* Your objective: Write out every line below again exactly as it stands, skipping each image.

* Input material:
------------------------------------------------
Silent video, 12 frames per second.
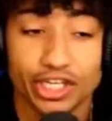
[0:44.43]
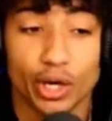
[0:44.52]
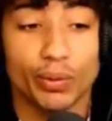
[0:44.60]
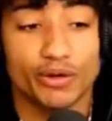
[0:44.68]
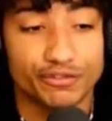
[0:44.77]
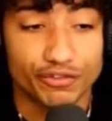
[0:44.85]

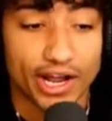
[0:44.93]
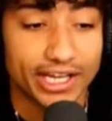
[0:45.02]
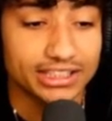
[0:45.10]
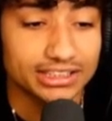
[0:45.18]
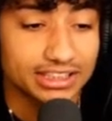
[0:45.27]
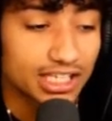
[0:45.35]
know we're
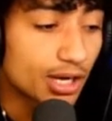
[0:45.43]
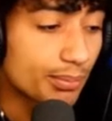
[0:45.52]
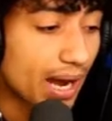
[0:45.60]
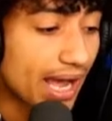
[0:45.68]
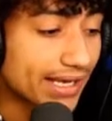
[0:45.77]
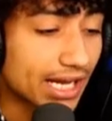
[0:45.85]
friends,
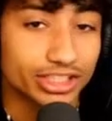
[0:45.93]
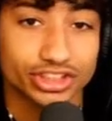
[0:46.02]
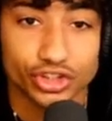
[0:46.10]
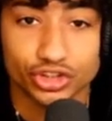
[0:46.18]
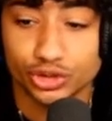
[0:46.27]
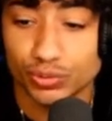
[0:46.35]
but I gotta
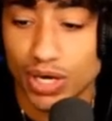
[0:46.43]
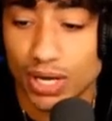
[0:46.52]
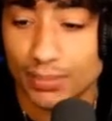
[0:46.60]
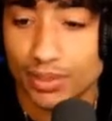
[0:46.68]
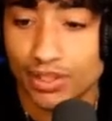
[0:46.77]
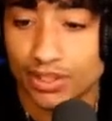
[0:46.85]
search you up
------------------------------------------------
* Output of the exercise:
Silent video, 12 frames per second.
[0:44.43]
[0:44.52]
[0:44.60]
[0:44.68]
[0:44.77]
[0:44.85]

[0:44.93]
[0:45.02]
[0:45.10]
[0:45.18]
[0:45.27]
[0:45.35]
know we're
[0:45.43]
[0:45.52]
[0:45.60]
[0:45.68]
[0:45.77]
[0:45.85]
friends,
[0:45.93]
[0:46.02]
[0:46.10]
[0:46.18]
[0:46.27]
[0:46.35]
but I gotta
[0:46.43]
[0:46.52]
[0:46.60]
[0:46.68]
[0:46.77]
[0:46.85]
search you up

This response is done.